According to the test data of lynuxworks, on a PC of 1 GHz Pentium III, the average task response time of Linux 2.4 kernel is 1133us, and the average interrupt response time is 252us; the average response time of Linux 2.6 kernel is 132us, and the average interrupt response time is only 14us, which is an order of magnitude higher than that of Linux 2.4 kernel. On this basis, this method can further accelerate the response time of specific interruptions for specific systems and improve the real-time performance of application systems.

4 Summary and prospects
This article discusses how to improve the real-time performance of Linux based on Linux 2.6. Introduced in the real-time system, only processes that enter the critical section can be executed before the next real-time task starts. This ensures that real-time tasks are always executed preferentially; the top priority method is adopted to avoid the case of priority inversion. Replacing the interrupted service program with the kernel thread changes the situation where the interrupted service program cannot enter the sleep state during execution, in addition, external interruptions are not disabled during execution, which results in short and predictable system interruptions. The disadvantage of this method is that increasing the clock Interruption Frequency will increase the system overhead. In order to find a balance between real-time performance increase and system overhead increase, developers have to perform a lot of tests on the specific system. The specific analysis of the specific problem causes a discount on the applicability of this method. Linux is bound to be widely used in the field of embedded systems due to its free, powerful performance, and numerous tools. We should keep track of the Development of Linux at home and abroad in a timely manner, and accumulate development experience in this field to get out of our own path.

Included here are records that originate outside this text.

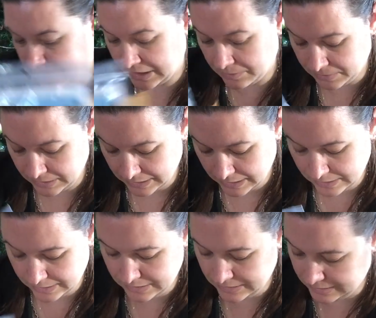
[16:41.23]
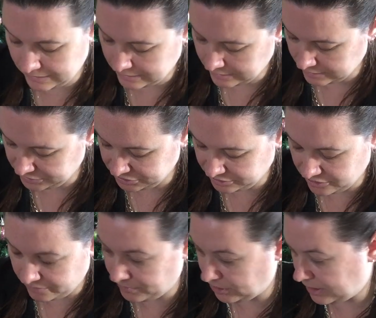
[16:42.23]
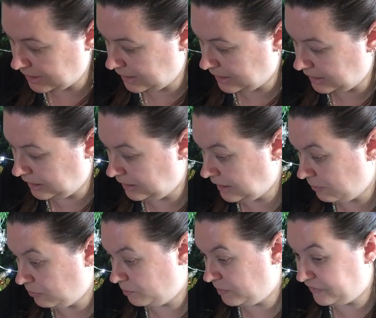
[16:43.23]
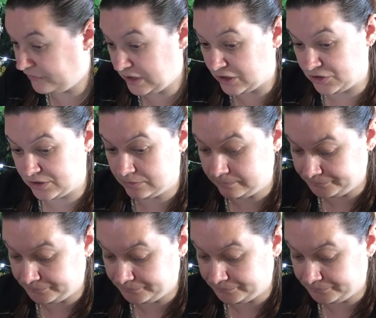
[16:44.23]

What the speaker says: couple of colours I should go by, and then that would be finished.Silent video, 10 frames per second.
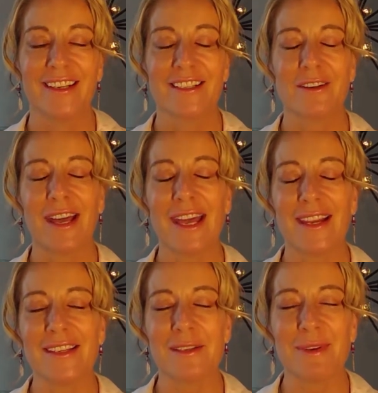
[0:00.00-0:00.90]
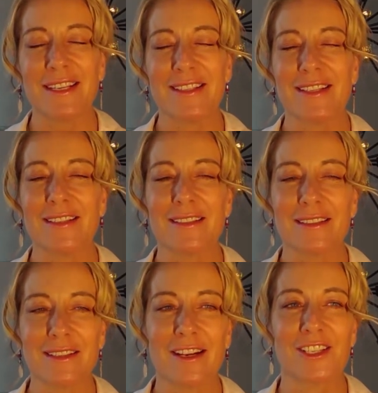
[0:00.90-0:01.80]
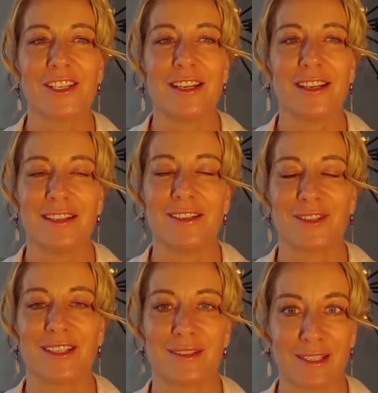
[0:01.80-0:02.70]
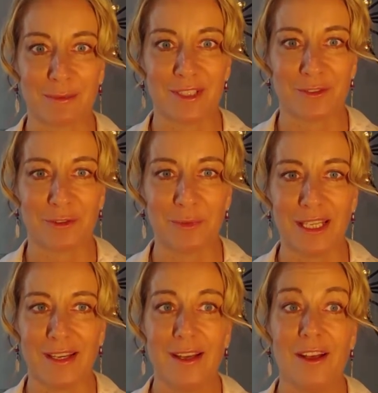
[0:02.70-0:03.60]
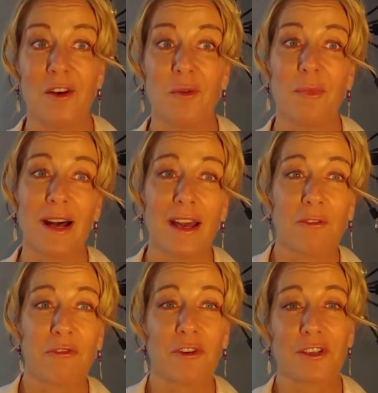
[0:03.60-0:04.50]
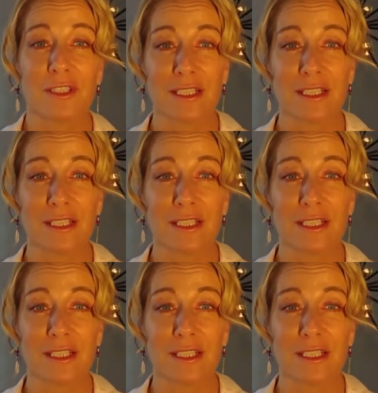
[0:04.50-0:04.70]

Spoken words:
So energy medicine is such an interesting subject for me. My first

From http://www.dz3w.com/mcu/linux/0070702.html

++ ++

In addition, the Linux real-time performance is affected by the absence of high-precision clock timing. This can also be improved by modifying the kernel.

Contact Us

The content source of this page is from Internet, which doesn't represent Alibaba Cloud's opinion; products and services mentioned on that page don't have any relationship with Alibaba Cloud. If the content of the page makes you feel confusing, please write us an email, we will handle the problem within 5 days after receiving your email.

If you find any instances of plagiarism from the community, please send an email to: info-contact@alibabacloud.com and provide relevant evidence. A staff member will contact you within 5 working days.

A Free Trial That Lets You Build Big!

Start building with 50+ products and up to 12 months usage for Elastic Compute Service

  • Sales Support

    1 on 1 presale consultation

  • After-Sales Support

    24/7 Technical Support 6 Free Tickets per Quarter Faster Response

  • Alibaba Cloud offers highly flexible support services tailored to meet your exact needs.